SİYASET

Ali Karahasanoğlu : Dünkü patlamanın indirdiği maskeler!

Tarih
18 Şubat 2016
İzlenme
Kişi
Yazar
Ali Karahasanoğlu

Akşam saat 18.30’dan itibaren.

Gözlerimiz haber ajanslarında..

Hangi ajanstan en taze bilgi gelecek, resmi kaynaklar bir açıklama yapıyor mu?

Tedirginliğimiz had safhada.

Patlamanın çok şiddetli olduğu, kuvvet komutanlıklarının ve askeri lojmanların çok yakınında yaşandığı.. Bir askeri personel servisinin yandığı bildiriliyor..

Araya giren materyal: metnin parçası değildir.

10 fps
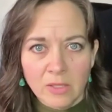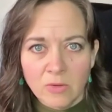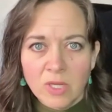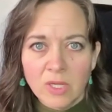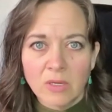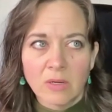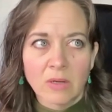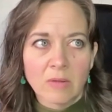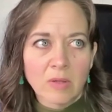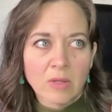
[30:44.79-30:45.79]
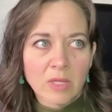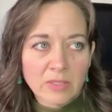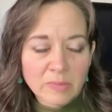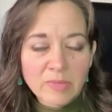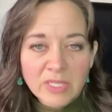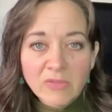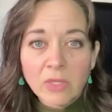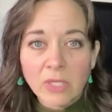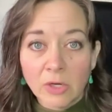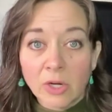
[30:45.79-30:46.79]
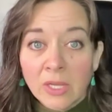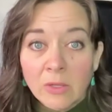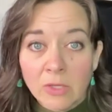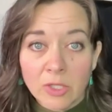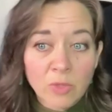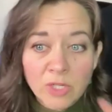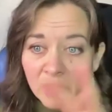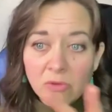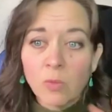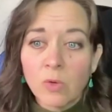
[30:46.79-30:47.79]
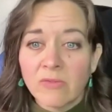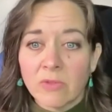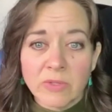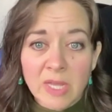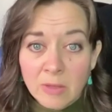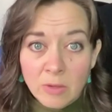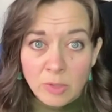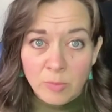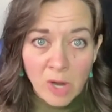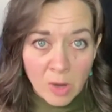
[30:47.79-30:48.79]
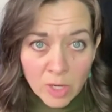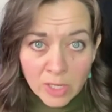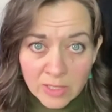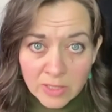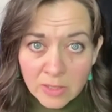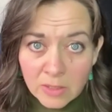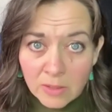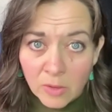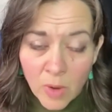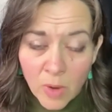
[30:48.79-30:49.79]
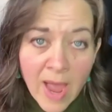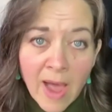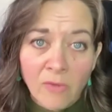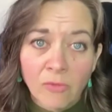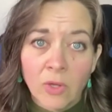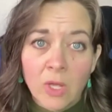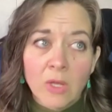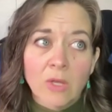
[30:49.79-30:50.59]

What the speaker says: You can, and specifically your English, whichever one of those English priorities you have,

Resmi açıklama gecikince..

Artık ajansları da sollayan sosyal medyamıza bakıyorum...

Ordan bilgi edinmeye çalışıyorum.

Hem bilgi kaynağı..

Hem yorumların ardı ardına geldiği bir ortam..

Samimi, yürekten mesajlar..

Kimi, “Hainler yine gerçek yüzlerini gösterdiler” diyor..

Kimi, “Ya Rabbi ne olur, kimse ölmesin” diyor..

“Amin” diyorum..

Ama kısa süre sonra...

5 kişinin vefat ettiği bilgisi geliyor.

“Acaba sonrasında daha kaç masum insanın ölüm bilgisi gelecek..” diye düşünüyorum.

Acı haber bir süre sonra “28 ölü” diye geliyor..

Bir yandan ben bunları düşünürken..

Bir yandan da..

Patlama öncesinde yazı konusu olarak seçtiğim, Can Dündar’ın tapuda 1.5 milyon gösterdiği evinin satışı için, dört avukattan haricen 3.5 milyon lira daha aldığına ilişkin bilgilere, muhataplarının ne cevap verebileceğini düşünüyorum..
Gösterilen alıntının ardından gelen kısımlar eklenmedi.